Submission screening
Submission screening is Formie’s unified layer for deciding whether a submission should be treated as legitimate before it is saved and dispatched. It runs in the submission workflow’s screen stage, immediately after field validation and before authorization, persistence, and notifications.
Screening combines captcha integrations (provider-backed challenges and token checks) with server-side spam rules so you can tune friction for real users while still blocking automated abuse.
How screening fits the workflow
For a normal submit request, Formie runs the screen stage in a fixed order:
screen.runCaptchaChecks— every captcha integration enabled for the form runs in turn. If a captcha fails validation, the submission is marked as spam with a clear reason and the captcha class is recorded for review.screen.runSpamChecks— plugin-level rules such as spam keywords and IP matching are applied against the submission content.

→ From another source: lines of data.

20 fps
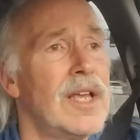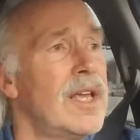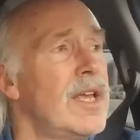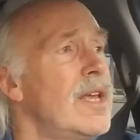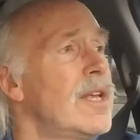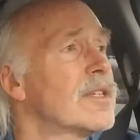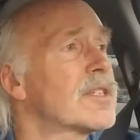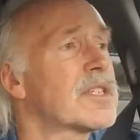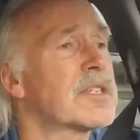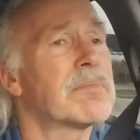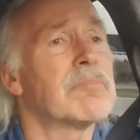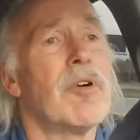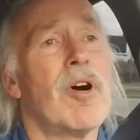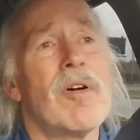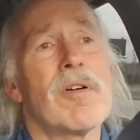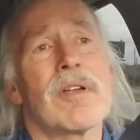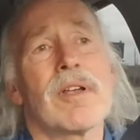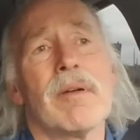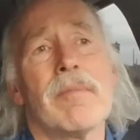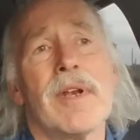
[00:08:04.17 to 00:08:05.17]
There's
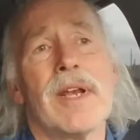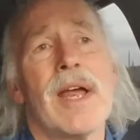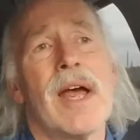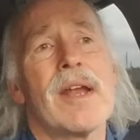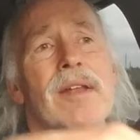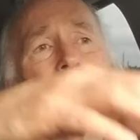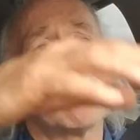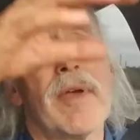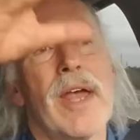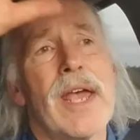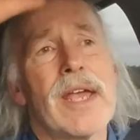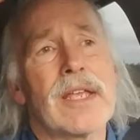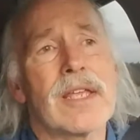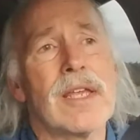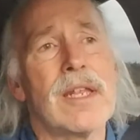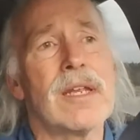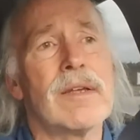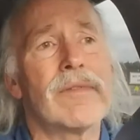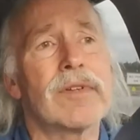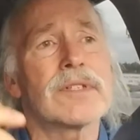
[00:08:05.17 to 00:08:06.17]
smoke coming out of the back
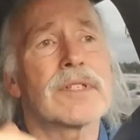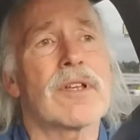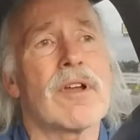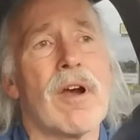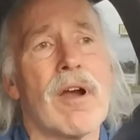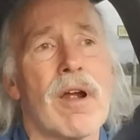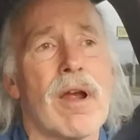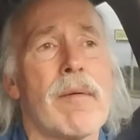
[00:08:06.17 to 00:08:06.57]
end of his car.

That ordering means provider-backed checks run first, then broader text and network rules. Draft saves and non-submit actions skip this stage so editors and save-and-continue flows are not blocked by captchas or keyword lists.
For a deeper look at stages, tasks, and extension points, see Submission Workflow.
Captcha integrations
Captcha integrations cover everything from visible challenges to invisible tokens and third-party spam APIs that classify content without showing a puzzle.
Configure them under Formie → Settings → Integrations, then enable the ones you need per form. Provider-specific setup lives under Captchas in the integrations section of these docs.
Spam keywords and related settings
Spam keywords, IP lists, and related options live under Formie → Settings → Spam. They apply across forms after captcha checks, which keeps simple keyword blocking available even when you are not using a third-party provider.
Day-to-day behaviour of those settings (saving spam, user-visible responses, notifications) is described in Spam Protection.
Why a dedicated screening stage
Grouping captchas and spam rules in one workflow stage keeps behaviour predictable for custom code: validation errors surface in the validate stage, while spam and abuse signals are handled in screen. If you need to insert extra checks, you can register tasks before or after the built-in screening tasks without replacing the whole submission pipeline.